My mother is the only survivor in this picture. My eldest brother, David, passed away first. He was an alcoholic. I still wonder if it was environment or chemistry: his biological machine was defective in several ways, and there did not seem to be a cure. Talking to him was often a challenge, because his mid seemed to run in loops that he just couldn’t escape—most strident in his conversations with me was the theme “it’s never too late to get an education.” When I last saw him, he seemed happy that I finally made it back to that task.
My father drank hard all the way into his sixties; then he quit abruptly. He retired early from his job tending oilfield machines; superheated steam was his specialty. He hated that job for 30 years. We moved from Ventura, California to Bakersfield when I was six years old. It was a forced transfer—no one wanted to go. David was nineteen then, and in college working on a degree in electrical engineering. He stayed in Ventura, working for the defense contractor Raytheon.

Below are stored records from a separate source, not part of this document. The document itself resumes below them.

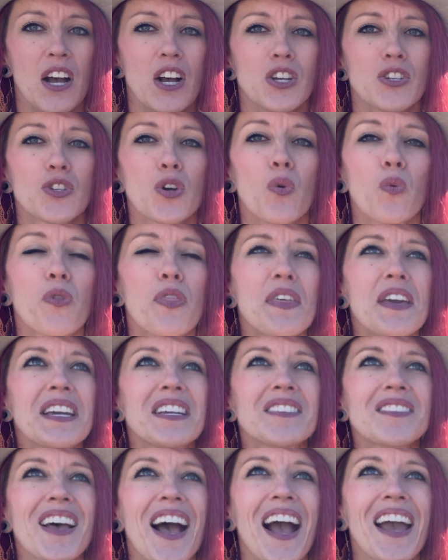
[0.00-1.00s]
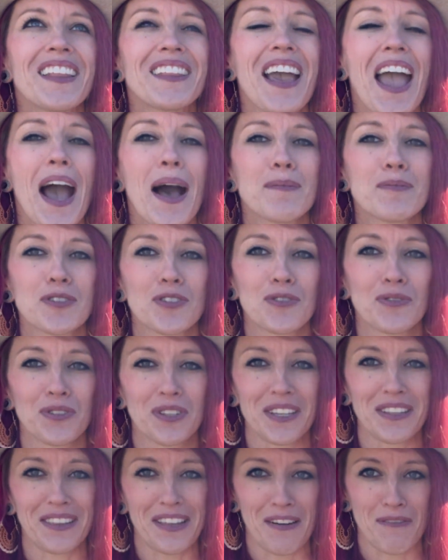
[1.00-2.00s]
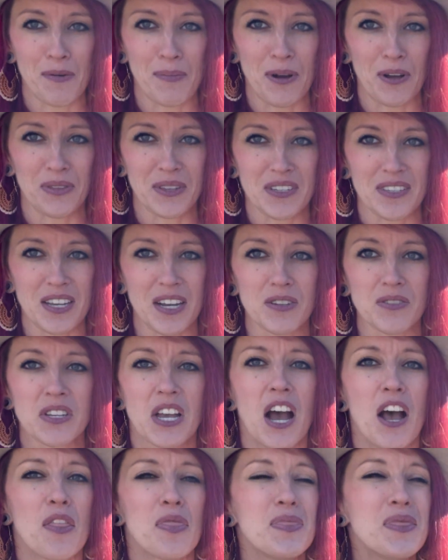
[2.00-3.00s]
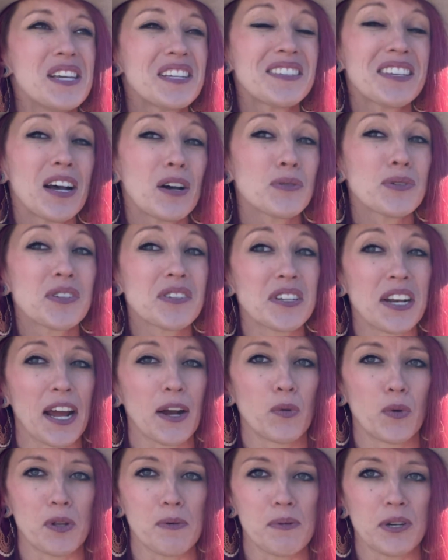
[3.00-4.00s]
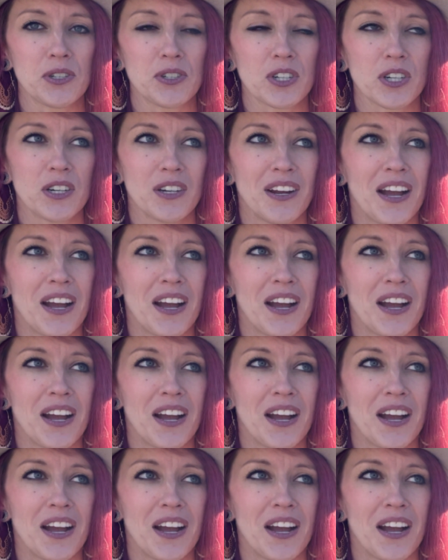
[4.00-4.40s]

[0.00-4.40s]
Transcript: So things I absolutely love about this house. This house is an equity builder.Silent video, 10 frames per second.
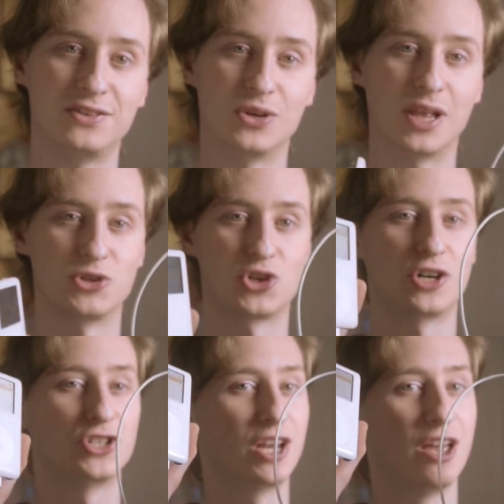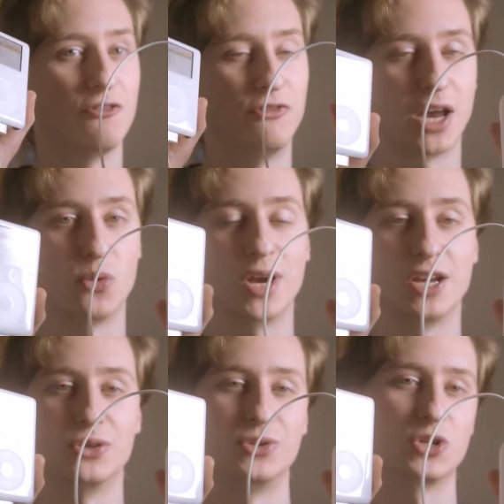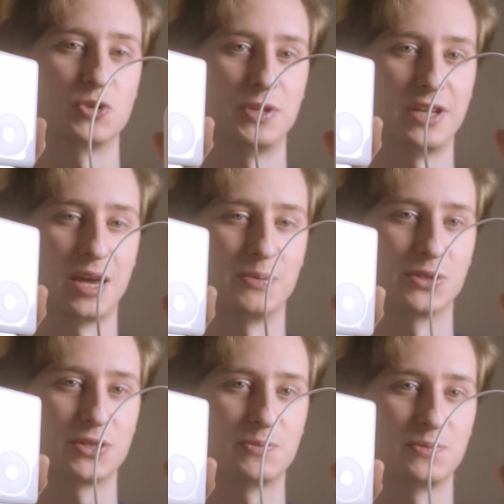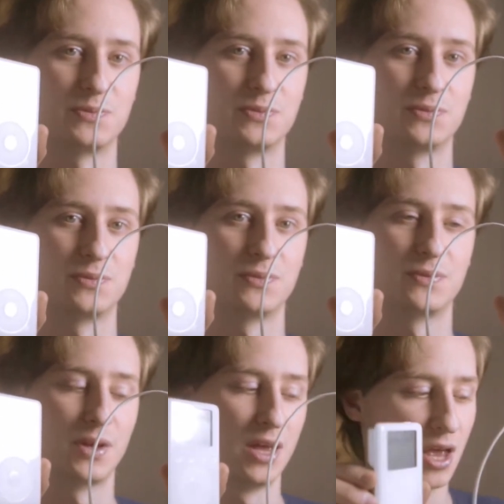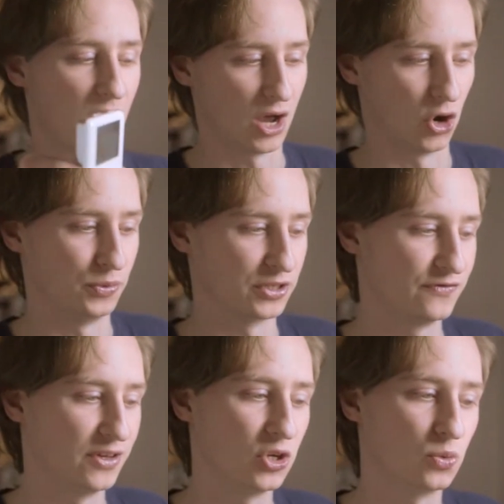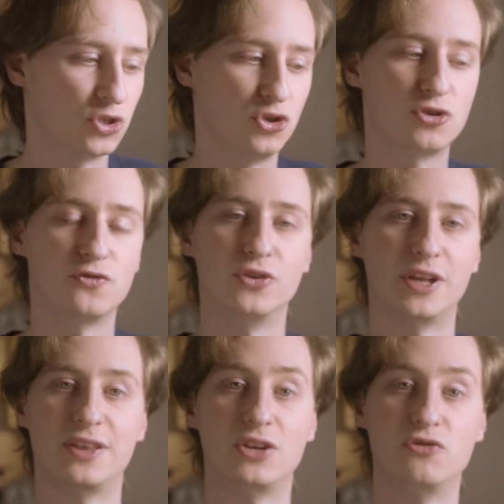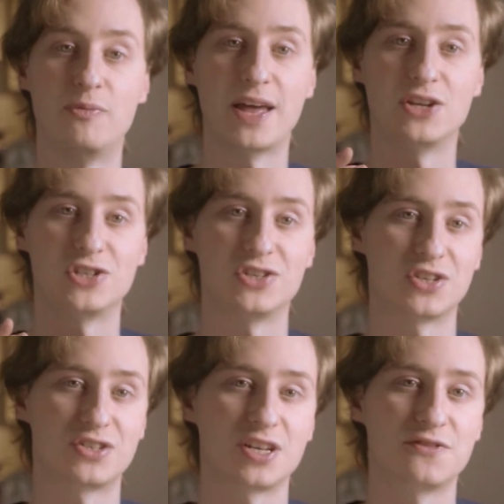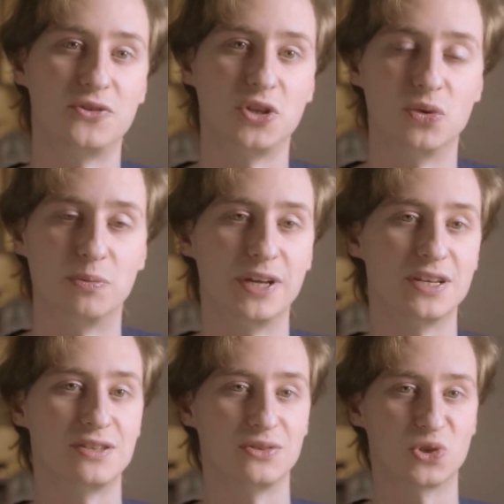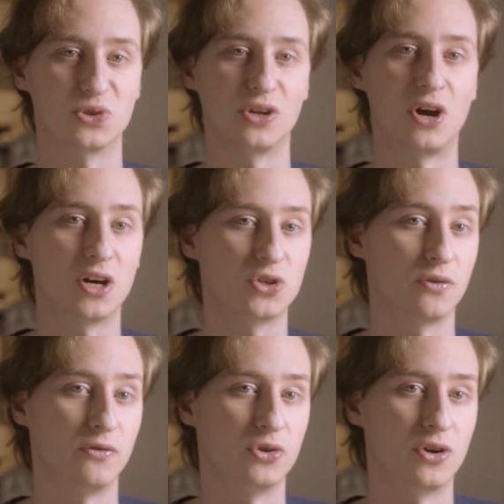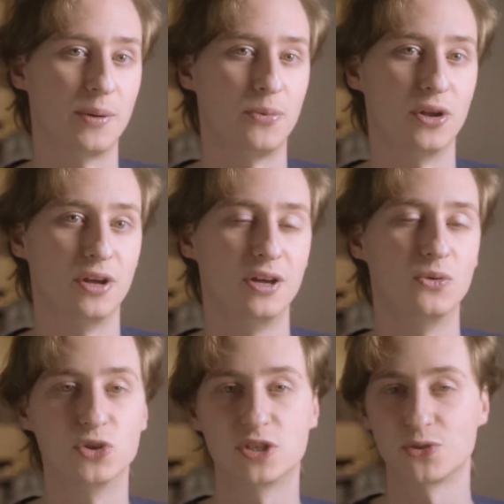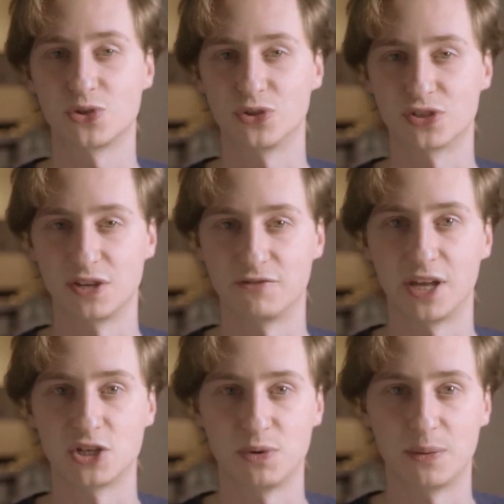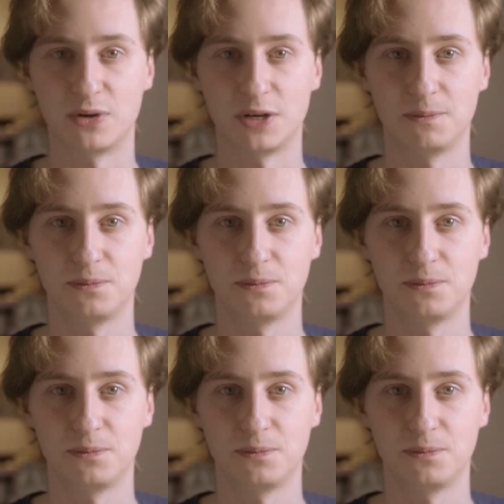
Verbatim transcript: to allow charging via regular U S B cables. I hope this video was useful and that you've managed to successfully replace the internal hard drive of your iPod with some solid-state flash memory.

Eventually, he moved to Los Angeles for a big job with International Business Machines. Got a groovy little bachelor pad in Hermosa Beach in the late sixties, with a Ducati motorcycle and a Sunbeam sports car. We visited once that I can remember. There were marks on the walls where I could tell that paintings had been removed. I peeked into the bedroom and saw them leaning up against the wall—black velvet nude oil paintings removed so as to not offend the parents. But he missed the Kit-Kat Club matches in the ashtray.
In the seventies, David roared into Bakersfield in his purple Dodge Challenger, bringing me electrical project kits. He always had to duck out for that replacement bottle of brandy. He had his first heart attack at 26 while at an IBM training school in Kentucky. When I dropped out of college in 1977, he was quick to tell me that it didn’t have to be permanent—after all, it had taken him 12 years to complete is BA in business. That conversation continued across the 1980s, as David traversed law school on the one class a semester plan.
By day, David wore the plain black IBM suit and showed up to fix Selectric typewriters. He fixed printers and other computer peripherals in Orange County, living a few blocks away from Knott’s Berry farm. His skills with typewriters, and his drinking I suppose, lead him to Hughes Aircraft. Hughes actually made therapy available to deal with the occupational hazards of being a drone (i.e. alcoholism). But it didn’t work. He never managed to pass the bar exam and get out of that particular soul-killing culture.
I always looked up to David, and at the same time he was the shining example of the life I didn’t want—the black suit, the corporate fight song, and the smoky dark room with drinks and depression. I miss him on holidays, and wonder why he could never really quit. Dad did, but he couldn’t. I think part of the answer was: location, location, location. It wasn’t because he didn’t think.
Buried in this, of course, are all the clichés of birth order— including my own intellectual inferiority as the third child. That is, if you believe that sort of thing.